■ WHAT NEEDS TO BE DONE ■
Copy nothing but the text: reproduce each line of the listing exactly and leave the pictures out.

--- DATA FOR THIS EXERCISE Enclosed Below ---

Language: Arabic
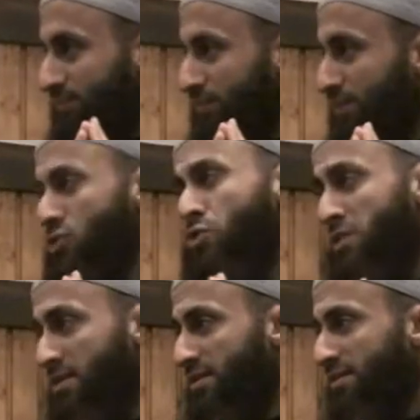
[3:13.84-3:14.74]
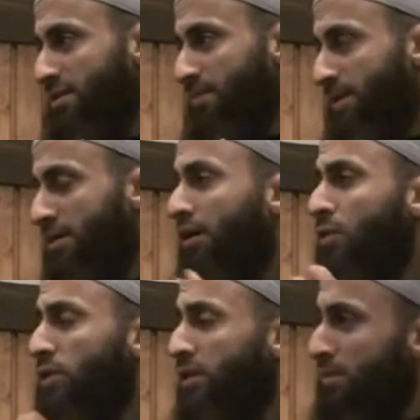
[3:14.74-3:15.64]
دي سنة
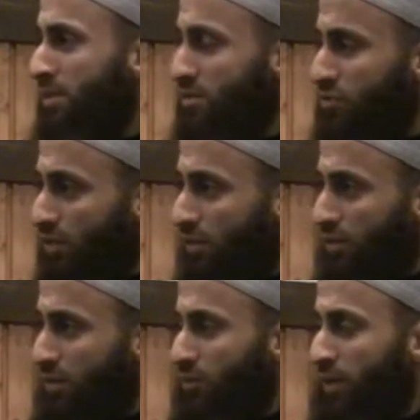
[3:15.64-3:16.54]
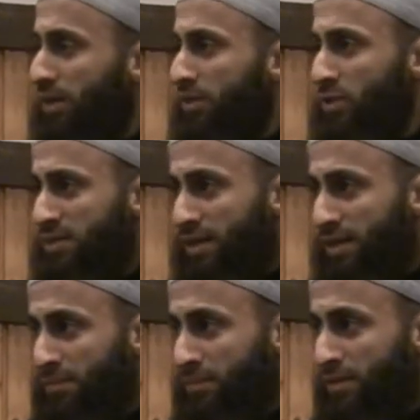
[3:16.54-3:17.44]
لقول النبي صلى الله عليه
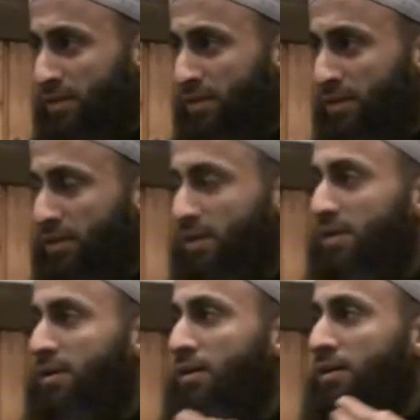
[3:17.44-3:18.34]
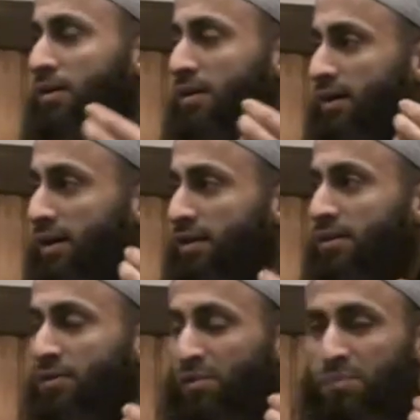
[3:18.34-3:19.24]
وسلم
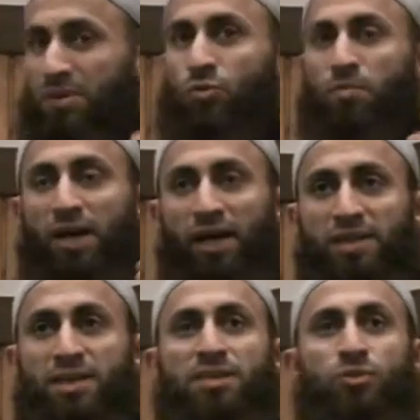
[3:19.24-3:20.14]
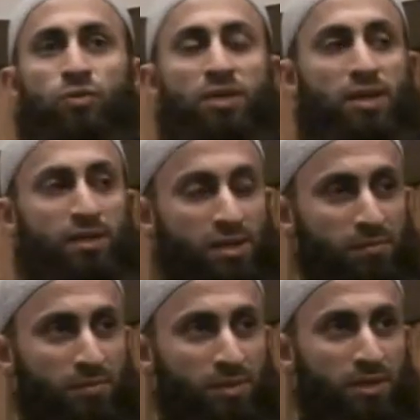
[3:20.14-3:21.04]
إن ربكم حيي
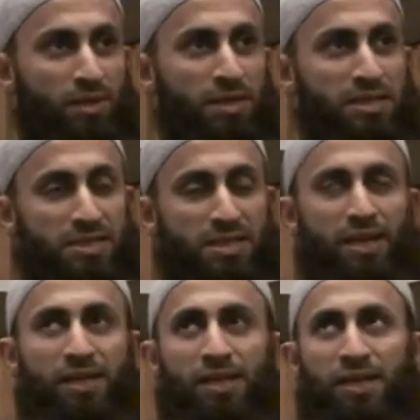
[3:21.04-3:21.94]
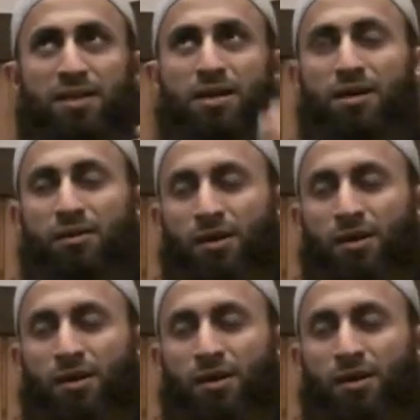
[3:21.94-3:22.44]
كريم يستحي إذا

--- End of Enclosed DATA FOR THIS EXERCISE ---

■ ANSWER BELOW ■
Language: Arabic
[3:13.84-3:14.74]
[3:14.74-3:15.64]
دي سنة
[3:15.64-3:16.54]
[3:16.54-3:17.44]
لقول النبي صلى الله عليه
[3:17.44-3:18.34]
[3:18.34-3:19.24]
وسلم
[3:19.24-3:20.14]
[3:20.14-3:21.04]
إن ربكم حيي
[3:21.04-3:21.94]
[3:21.94-3:22.44]
كريم يستحي إذا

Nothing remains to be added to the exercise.